Data provided: Begin

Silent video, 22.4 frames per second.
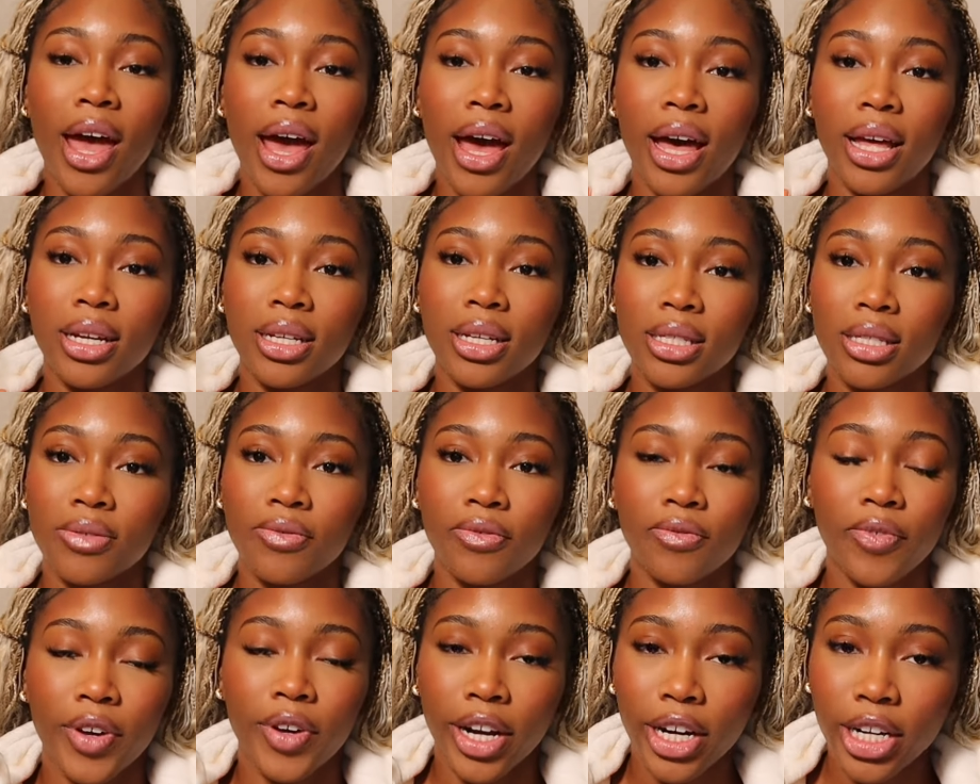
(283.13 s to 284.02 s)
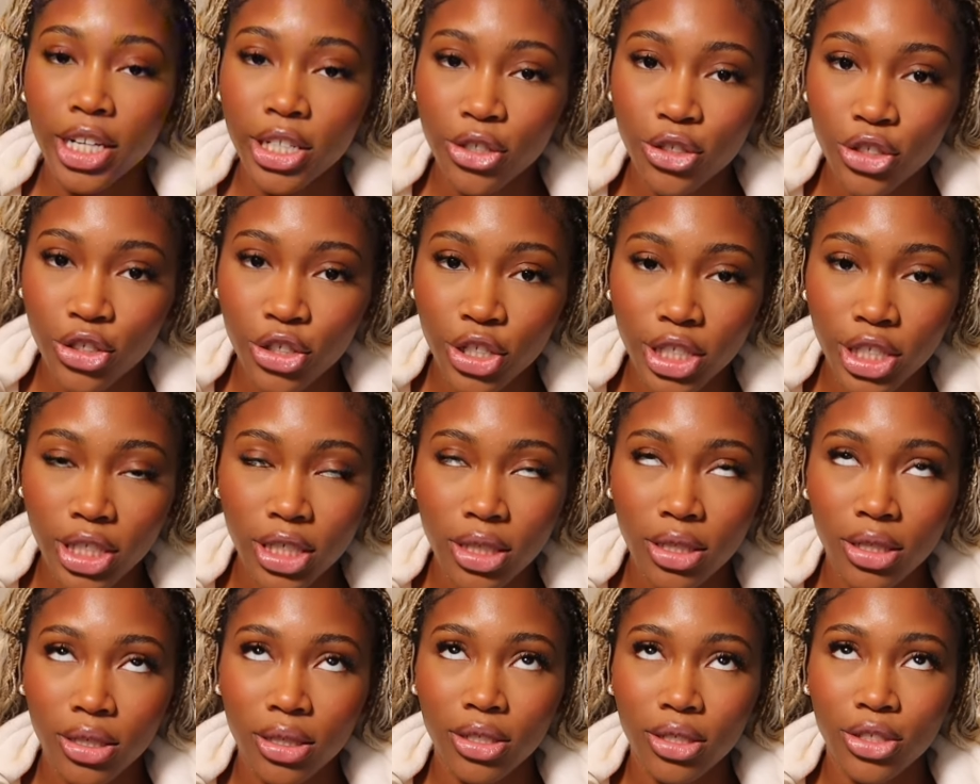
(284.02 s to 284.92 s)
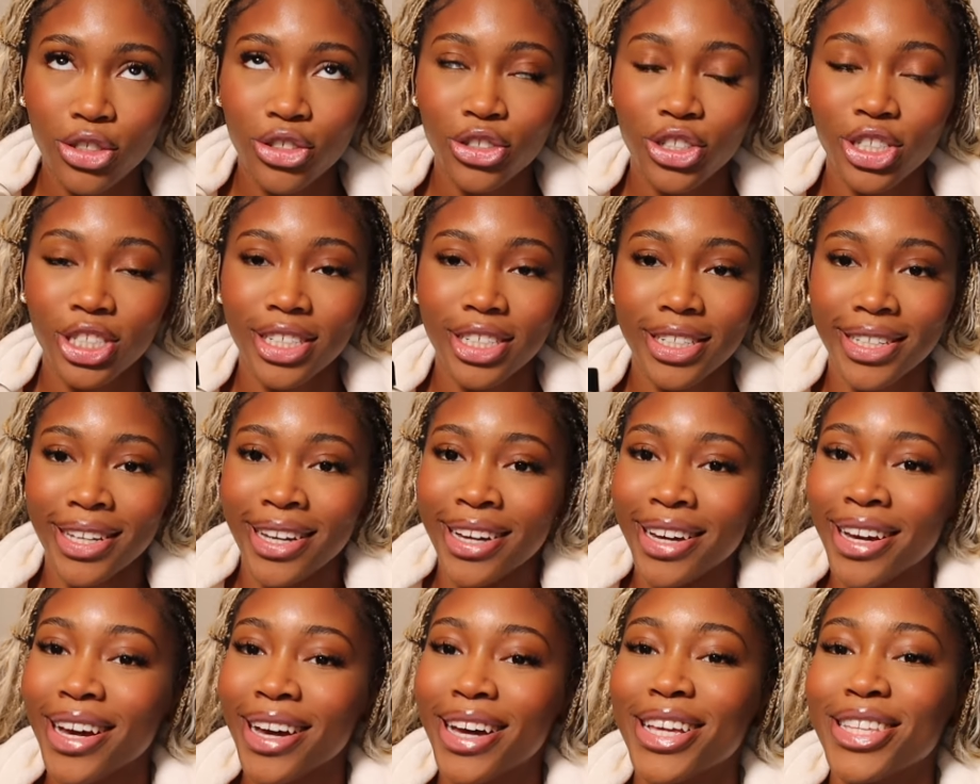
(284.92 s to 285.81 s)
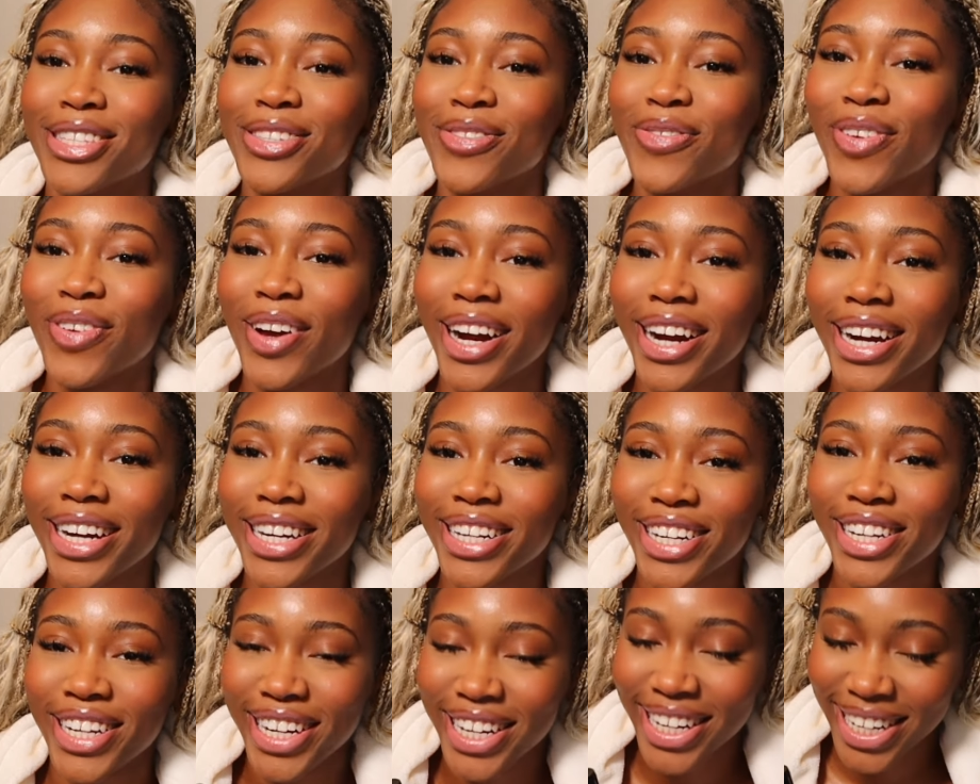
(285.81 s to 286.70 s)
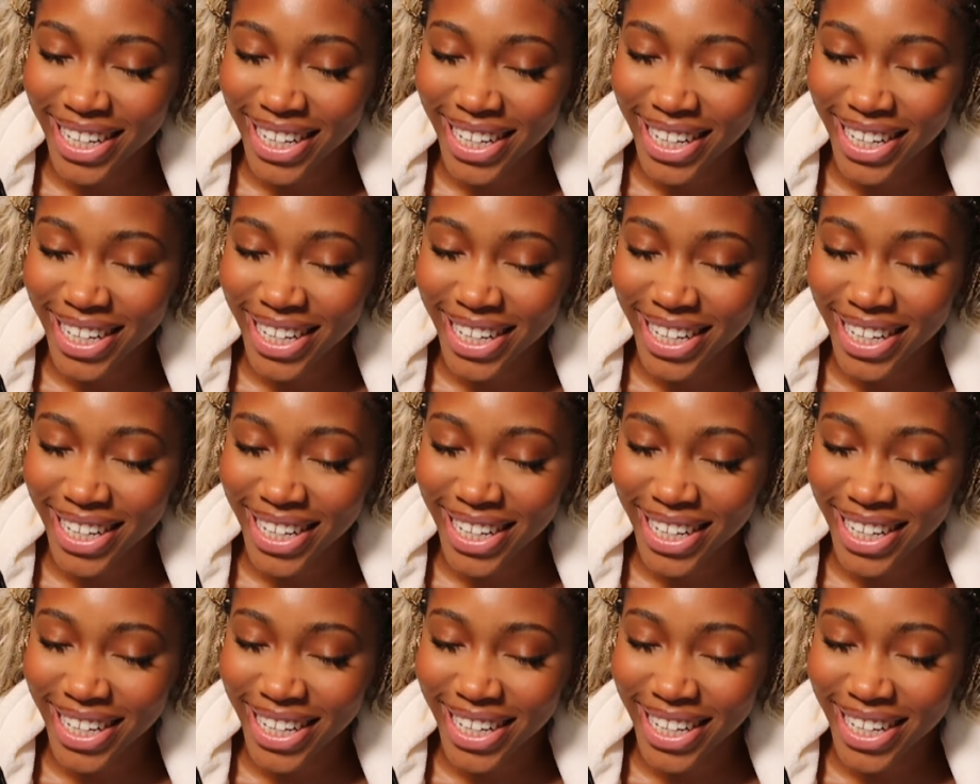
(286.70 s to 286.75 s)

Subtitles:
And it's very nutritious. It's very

Data provided: End

### Directions for this task
In your copy, repeat each record exactly and include no pictures.

### Output below
Silent video, 22.4 frames per second.
(283.13 s to 284.02 s)
(284.02 s to 284.92 s)
(284.92 s to 285.81 s)
(285.81 s to 286.70 s)
(286.70 s to 286.75 s)

Subtitles:
And it's very nutritious. It's very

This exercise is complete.